Archive: What Was New in HamleDT 2.0?

HamleDT 2.0 was released 2014-05-24.

  • Stanford dependencies. HamleDT now provides two different normalizations of the member treebanks: besides its main and native Prague annotation style, users can also opt for the “Stanford style”. Both styles are quite popular and widely used de-facto standards. HamleDT / Prague is close to the style of at least ten different treebanks, most notably the (Czech) Prague Dependency Treebank. HamleDT / Stanford is close to the Universal Stanford Dependencies, proposed by de Marneffe et al. (LREC 2014; this version is slightly different from the older Stanford Dependencies, used e.g. in the Google Universal Dependency Treebanks).
  • New language. We added a large treebank of Slovak [sk].
    • And: Estonian [et] is not exactly new but we moved it to the free section of HamleDT because we are not aware of any restrictions affecting redistributability.

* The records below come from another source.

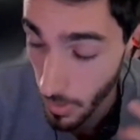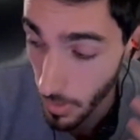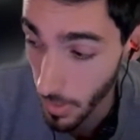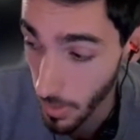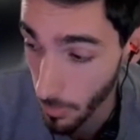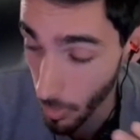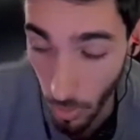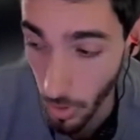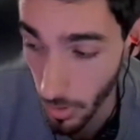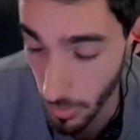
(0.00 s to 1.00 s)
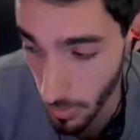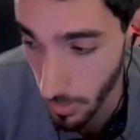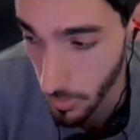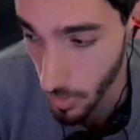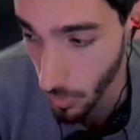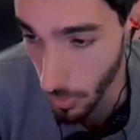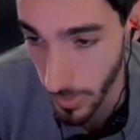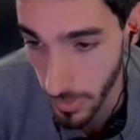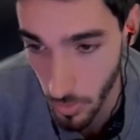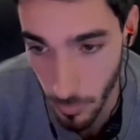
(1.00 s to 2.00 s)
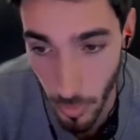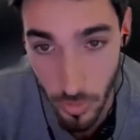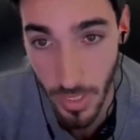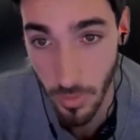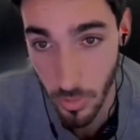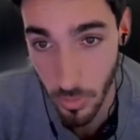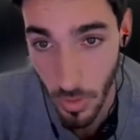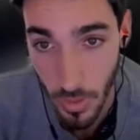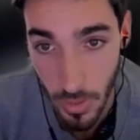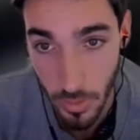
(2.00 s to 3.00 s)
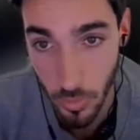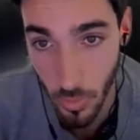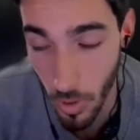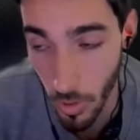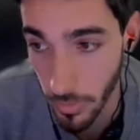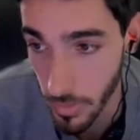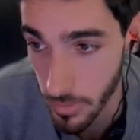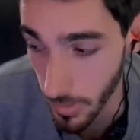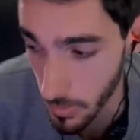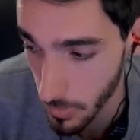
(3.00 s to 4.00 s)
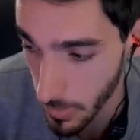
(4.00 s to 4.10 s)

or not, and so on, right? So it boils down to all of these things.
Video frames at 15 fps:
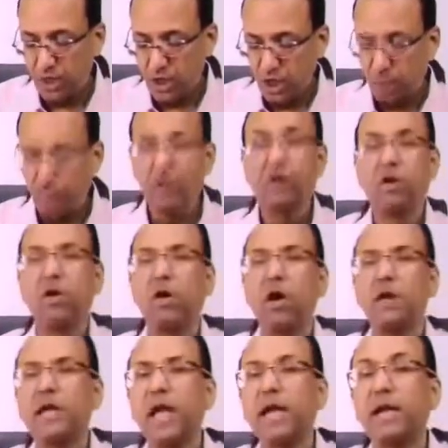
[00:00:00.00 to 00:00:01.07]
We'll draw
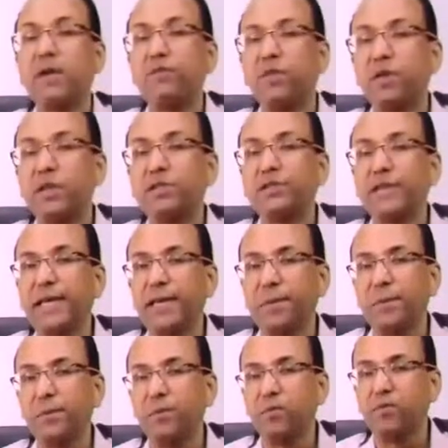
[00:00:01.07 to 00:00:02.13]
a diagram for the
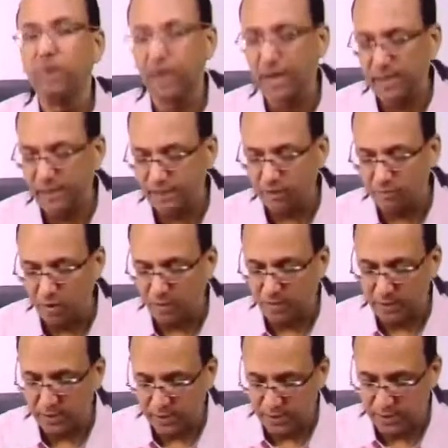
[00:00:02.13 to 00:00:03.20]
same, but at this
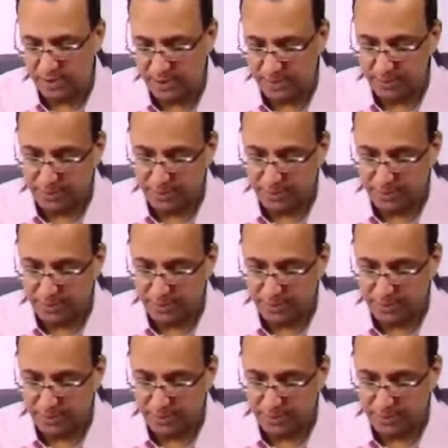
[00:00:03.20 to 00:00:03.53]
moment tell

  • New, better and larger data for old languages.
    • Arabic [ar]: We now use PADT 1.5 instead of CoNLL 2007. The new data is substantially larger and we also got rid of a major flaw of the CoNLL data, caused by the conversion to the CoNLL format: the distinction between conjuncts and true dependents was missing in CoNLL.
    • Czech [cs]: We use the newly released PDT 3.0. It is larger than CoNLL 2007 and it is distributed under less restrictive license terms. CoNLL 2007 is its subset, so the old data is not needed any more, except for comparability of experiments.
    • English [en]: In HamleDT 1.0, we worked with the CoNLL 2009 data, later we switched to the CoNLL 2007 data. Both are derived from the Penn Treebank but they used different procedures to convert constituents to dependencies. We find the CoNLL 2007 conversion better.
    • Hindi [hi]: The Hyderabad Dependency Treebank is growing. In HamleDT 1.0, we worked with the sample released for the ICON 2010 shared task. Now we work with the larger sample released for the shared task at the MTPIL workshop at COLING 2012.
  • Numerous bugfixes. Most notably, it should never again happen that there are no conjuncts among children of a Coord node, or that there are conjuncts whose parent is not Coord.